» Input records:
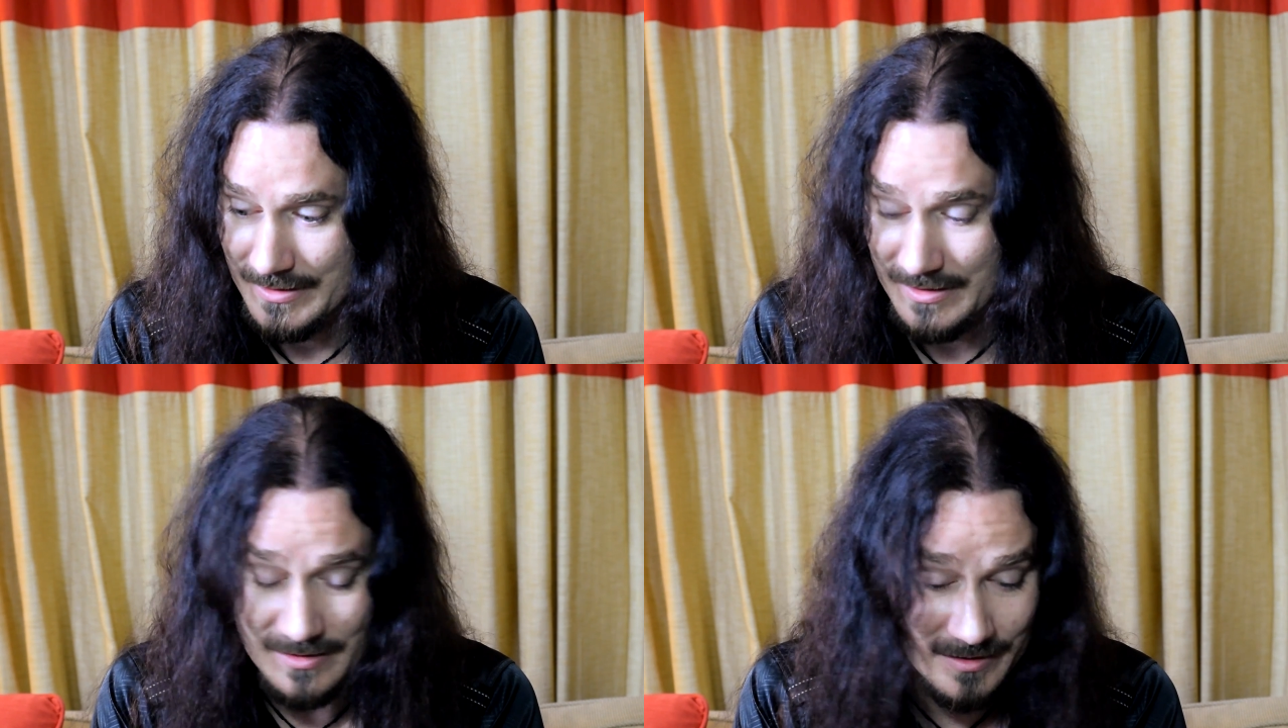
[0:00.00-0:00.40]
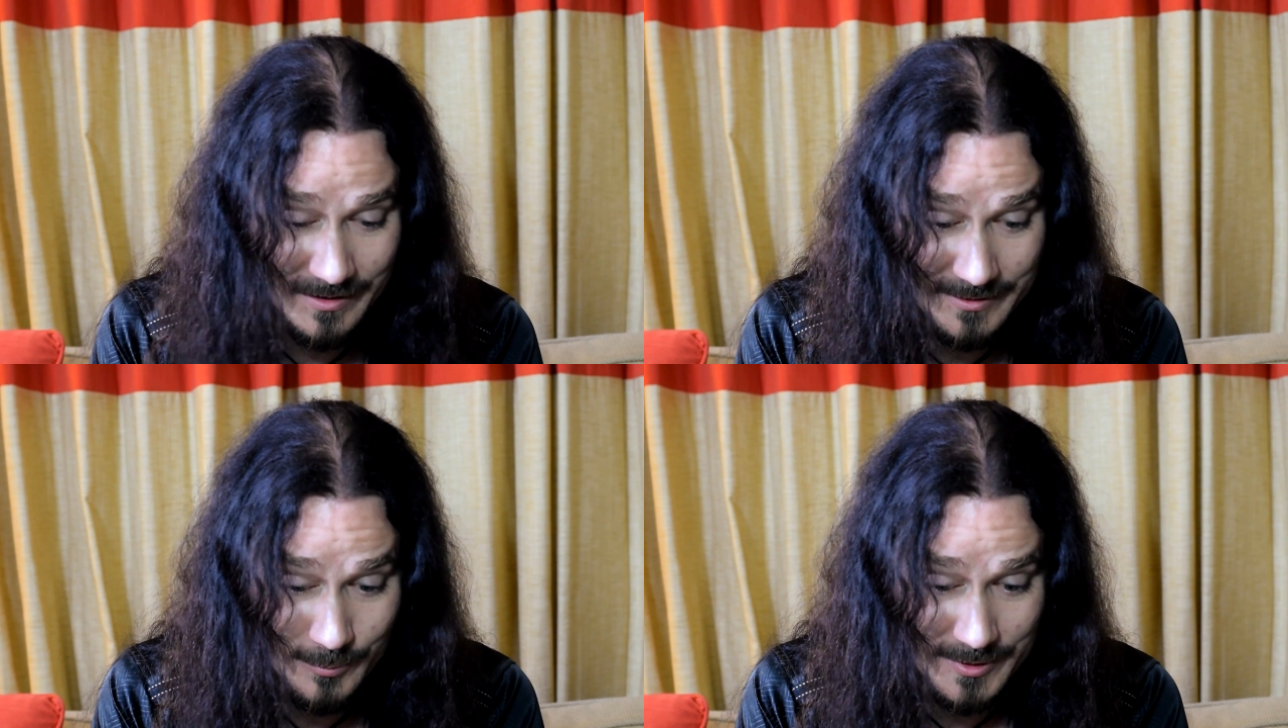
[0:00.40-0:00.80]
since
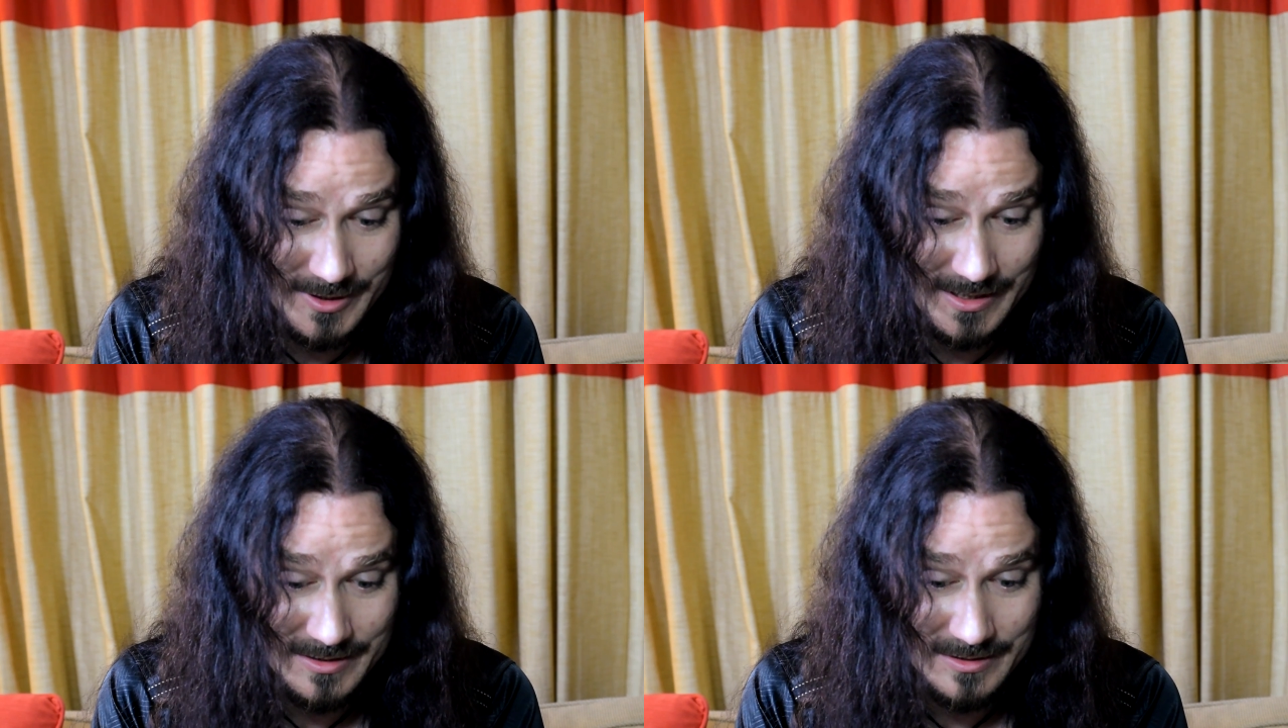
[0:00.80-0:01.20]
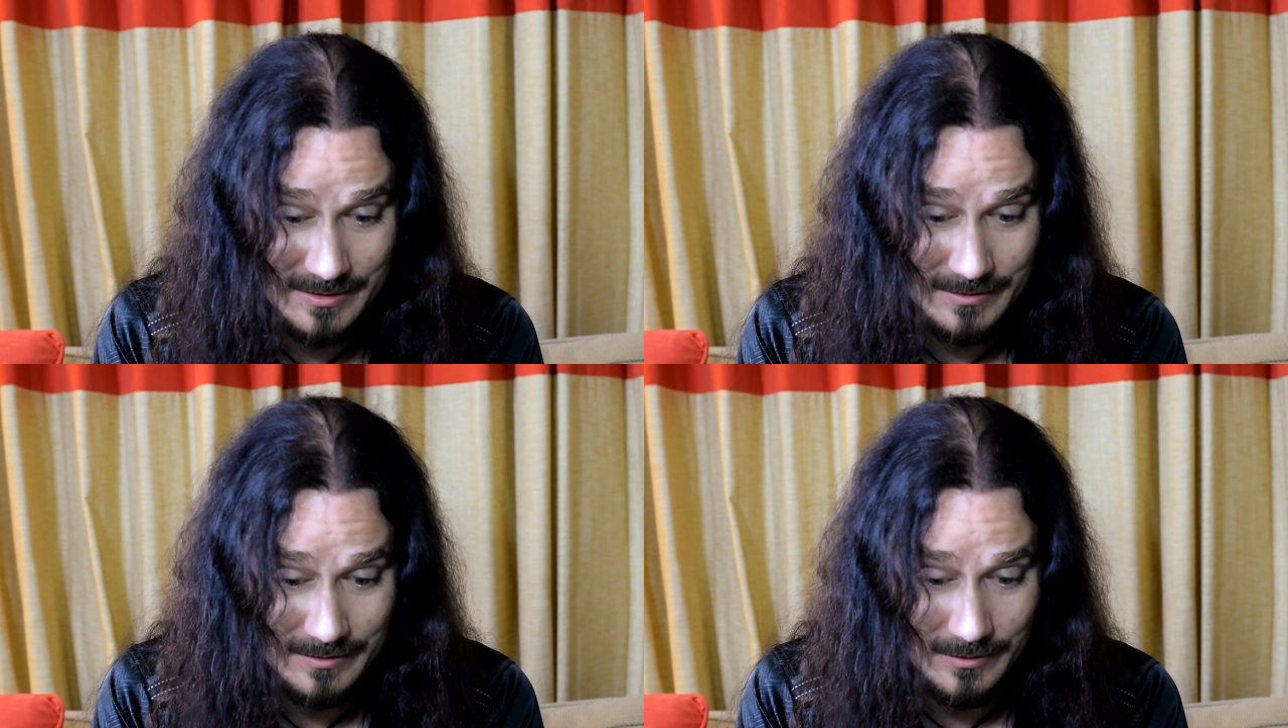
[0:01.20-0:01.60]
Nightwish
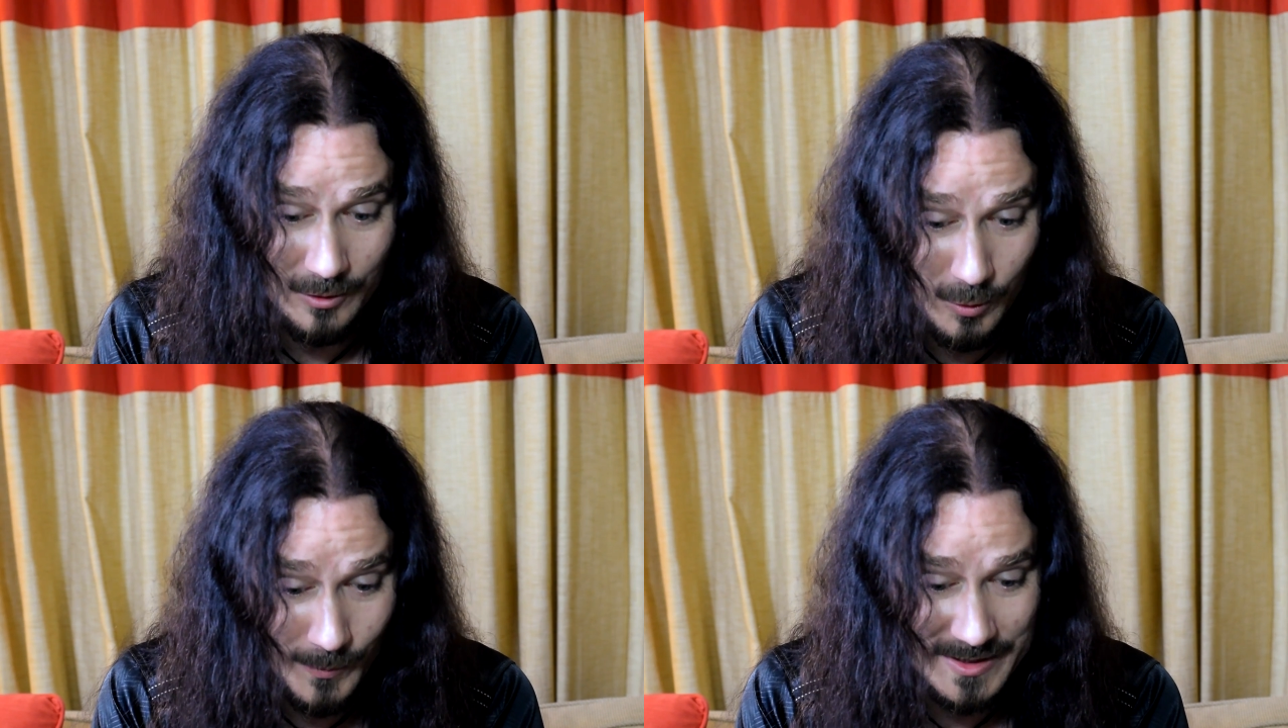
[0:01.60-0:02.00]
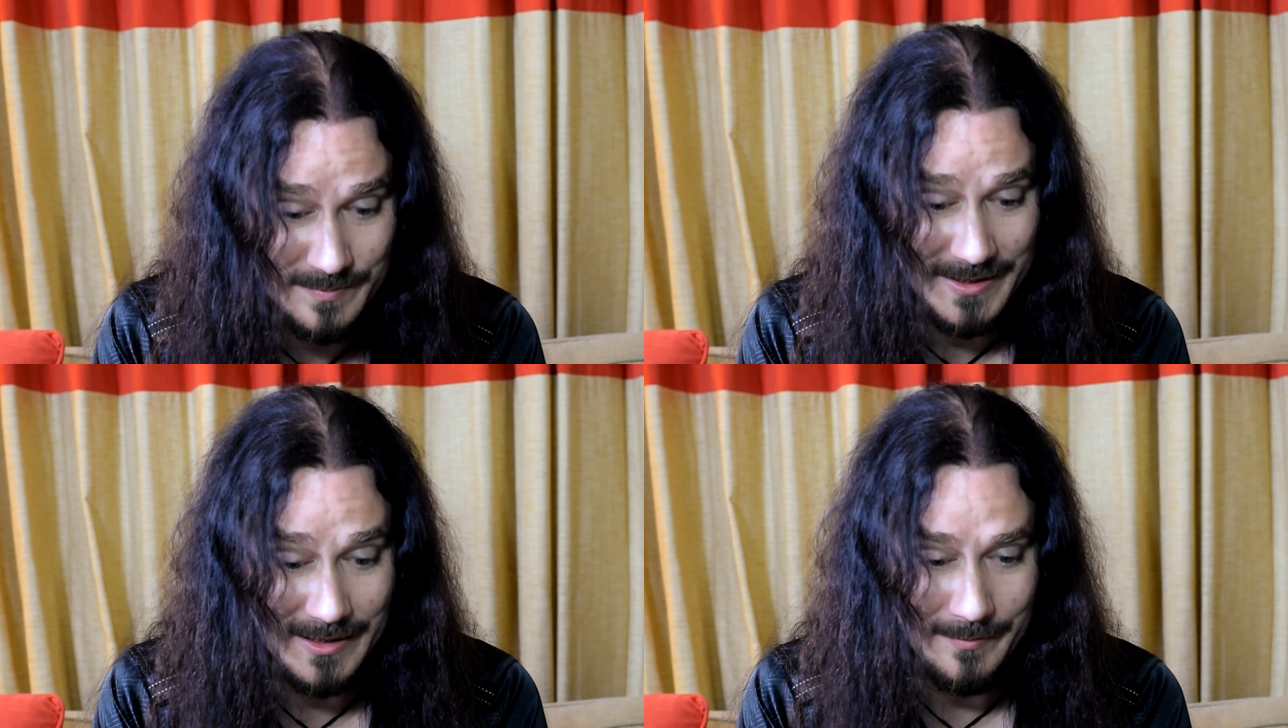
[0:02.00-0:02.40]
has
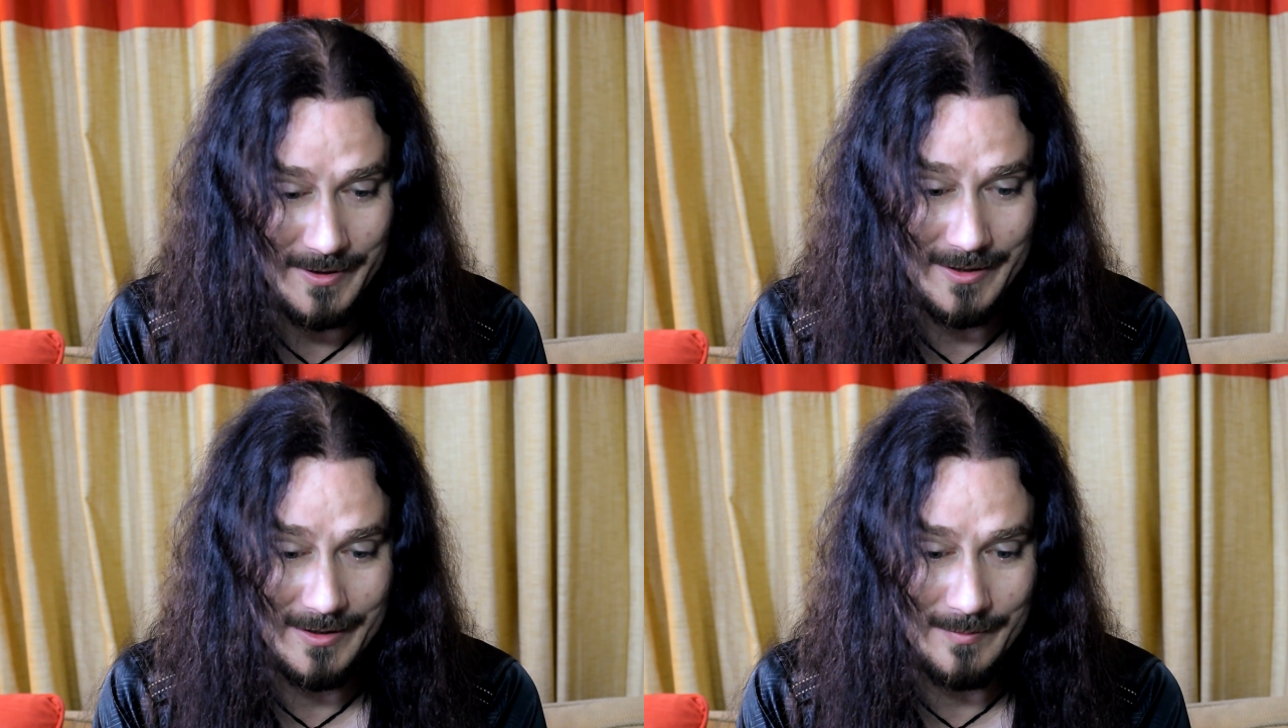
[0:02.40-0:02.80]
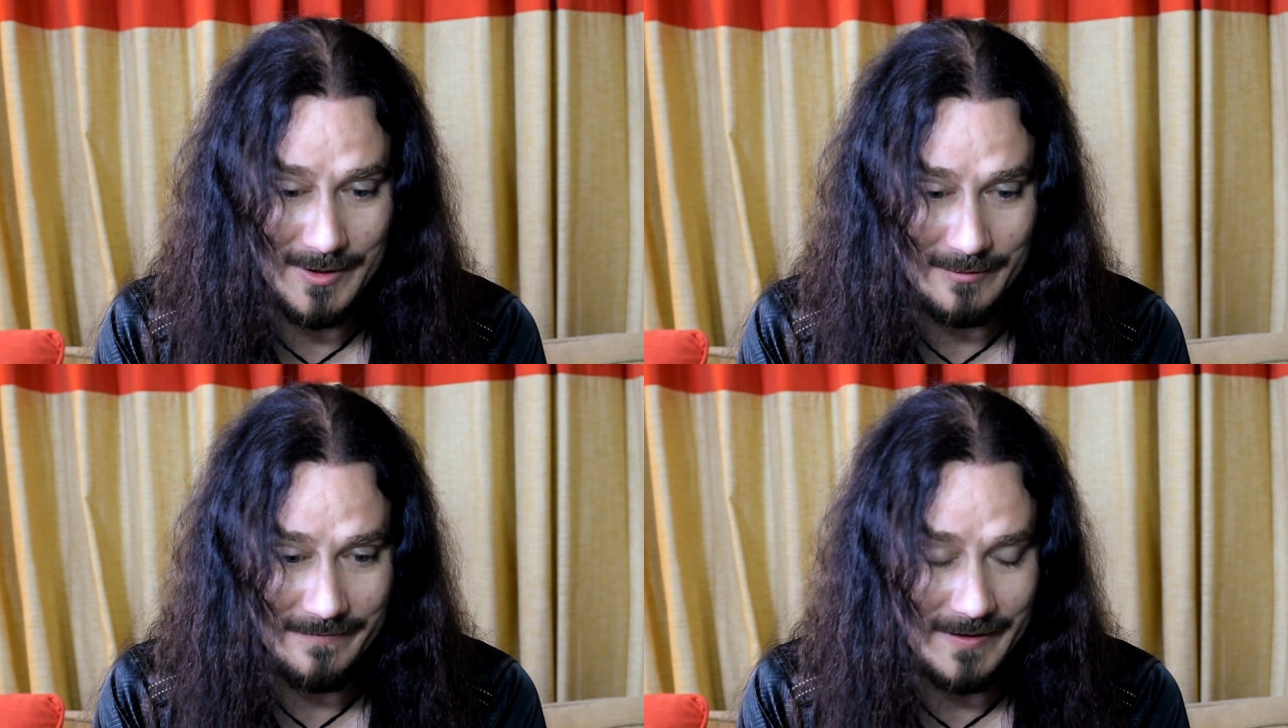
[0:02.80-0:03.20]
always mainly been
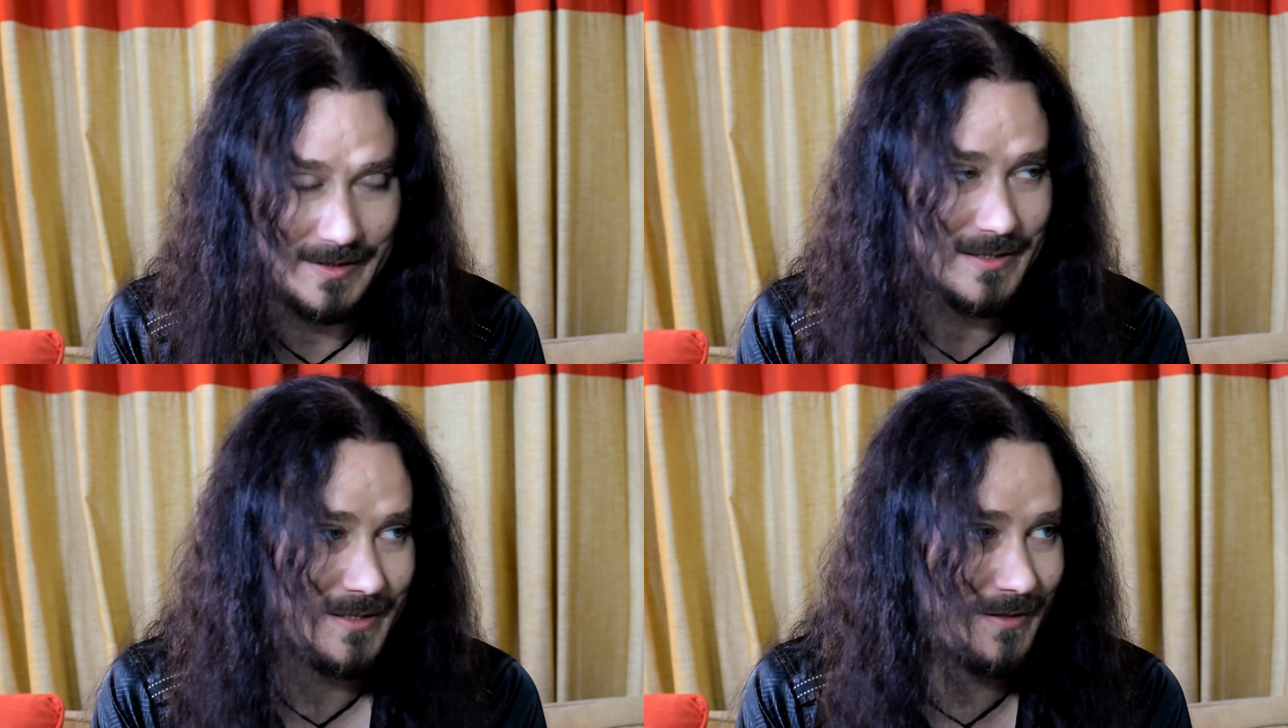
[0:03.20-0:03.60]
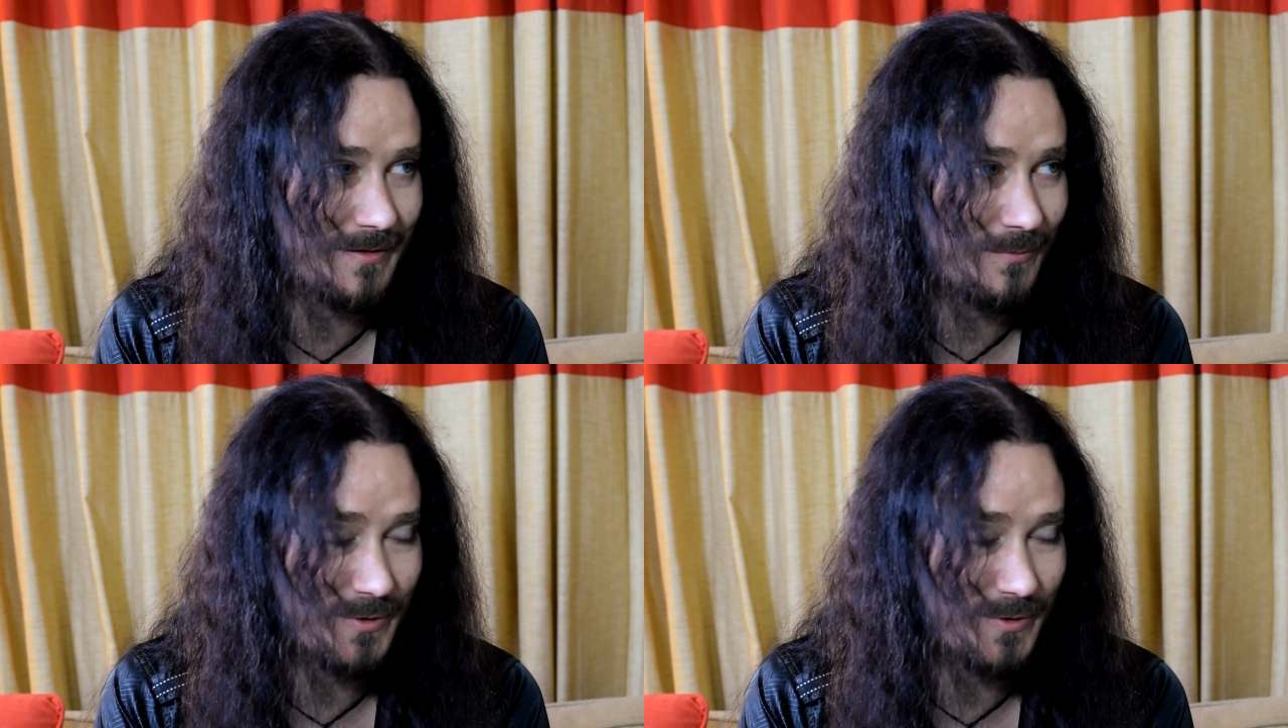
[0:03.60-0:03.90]
about fantasy,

» Work order:
The output is the data above, repeated exactly, with pictures omitted.

» Finished exercise:
[0:00.00-0:00.40]
[0:00.40-0:00.80]
since
[0:00.80-0:01.20]
[0:01.20-0:01.60]
Nightwish
[0:01.60-0:02.00]
[0:02.00-0:02.40]
has
[0:02.40-0:02.80]
[0:02.80-0:03.20]
always mainly been
[0:03.20-0:03.60]
[0:03.60-0:03.90]
about fantasy,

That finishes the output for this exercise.